_YOUR GOAL:_ For the entries below, print exactly the lines between the line holding "[00:00:03.60]" and the line holding "Word for word: Pensa", inclusive, and nothing else.

_SOURCE DATA:_
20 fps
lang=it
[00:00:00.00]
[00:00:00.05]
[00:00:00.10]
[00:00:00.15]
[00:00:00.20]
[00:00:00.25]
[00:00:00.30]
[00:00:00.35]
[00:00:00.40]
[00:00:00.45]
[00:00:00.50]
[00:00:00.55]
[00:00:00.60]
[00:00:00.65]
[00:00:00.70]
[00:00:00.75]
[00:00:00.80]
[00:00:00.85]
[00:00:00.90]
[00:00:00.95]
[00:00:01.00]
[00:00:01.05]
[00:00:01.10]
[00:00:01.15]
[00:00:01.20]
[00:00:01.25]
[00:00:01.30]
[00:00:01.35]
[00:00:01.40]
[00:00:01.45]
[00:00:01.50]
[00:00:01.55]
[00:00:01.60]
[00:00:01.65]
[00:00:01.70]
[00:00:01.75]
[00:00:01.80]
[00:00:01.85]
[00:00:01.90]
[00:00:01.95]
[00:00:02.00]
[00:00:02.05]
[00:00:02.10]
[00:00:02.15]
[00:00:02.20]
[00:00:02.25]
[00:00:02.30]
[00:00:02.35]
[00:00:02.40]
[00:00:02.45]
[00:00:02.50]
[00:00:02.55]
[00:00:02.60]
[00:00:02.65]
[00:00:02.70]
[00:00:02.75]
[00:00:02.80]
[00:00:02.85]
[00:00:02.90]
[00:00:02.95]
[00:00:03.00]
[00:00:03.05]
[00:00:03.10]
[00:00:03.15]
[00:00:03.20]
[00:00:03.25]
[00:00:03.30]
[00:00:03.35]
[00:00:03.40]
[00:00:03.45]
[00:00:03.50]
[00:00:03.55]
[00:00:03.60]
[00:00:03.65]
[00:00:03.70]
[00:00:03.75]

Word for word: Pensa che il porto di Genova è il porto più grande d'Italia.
---
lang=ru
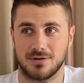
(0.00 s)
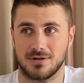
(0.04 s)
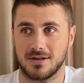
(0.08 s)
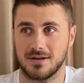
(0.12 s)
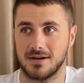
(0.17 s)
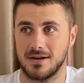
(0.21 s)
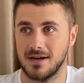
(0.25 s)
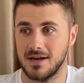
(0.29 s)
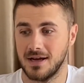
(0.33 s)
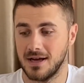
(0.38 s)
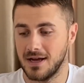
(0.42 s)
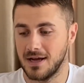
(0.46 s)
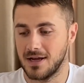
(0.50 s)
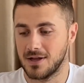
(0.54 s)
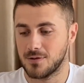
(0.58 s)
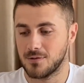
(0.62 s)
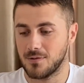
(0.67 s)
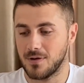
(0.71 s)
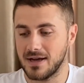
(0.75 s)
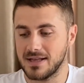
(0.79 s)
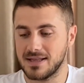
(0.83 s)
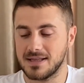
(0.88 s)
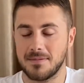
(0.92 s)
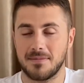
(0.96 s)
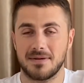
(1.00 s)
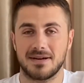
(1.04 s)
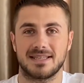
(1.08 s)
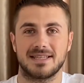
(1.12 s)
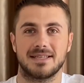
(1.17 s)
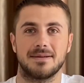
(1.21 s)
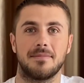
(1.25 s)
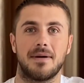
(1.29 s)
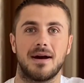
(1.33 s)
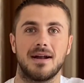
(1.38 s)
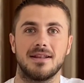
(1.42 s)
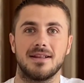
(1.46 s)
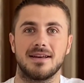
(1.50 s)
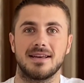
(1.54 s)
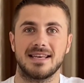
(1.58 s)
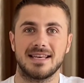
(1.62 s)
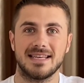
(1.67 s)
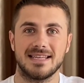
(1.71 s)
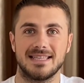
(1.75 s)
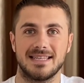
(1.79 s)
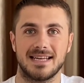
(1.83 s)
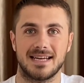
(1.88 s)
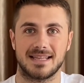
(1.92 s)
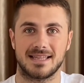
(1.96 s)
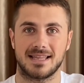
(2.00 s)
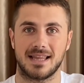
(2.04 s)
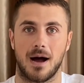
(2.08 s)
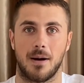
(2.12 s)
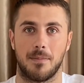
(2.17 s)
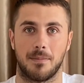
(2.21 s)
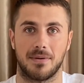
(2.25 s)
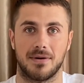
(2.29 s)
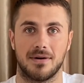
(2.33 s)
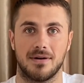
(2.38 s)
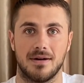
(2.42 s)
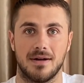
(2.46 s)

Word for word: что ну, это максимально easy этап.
* * *
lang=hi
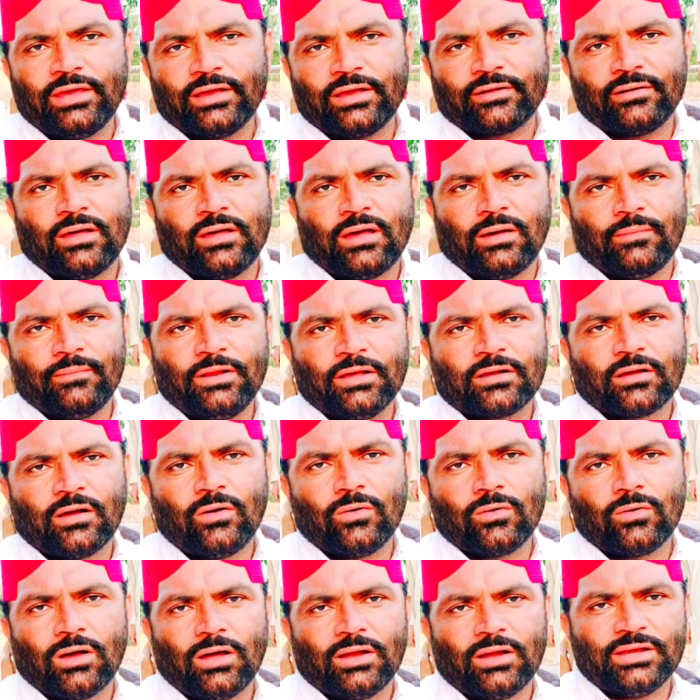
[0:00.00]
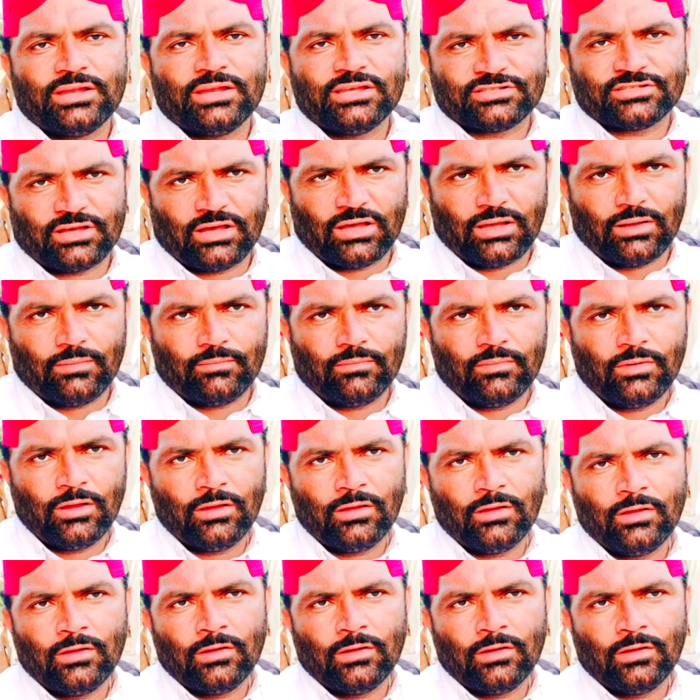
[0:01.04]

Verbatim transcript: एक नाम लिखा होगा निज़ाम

_RESULT:_
[00:00:03.60]
[00:00:03.65]
[00:00:03.70]
[00:00:03.75]

Word for word: Pensa che il porto di Genova è il porto più grande d'Italia.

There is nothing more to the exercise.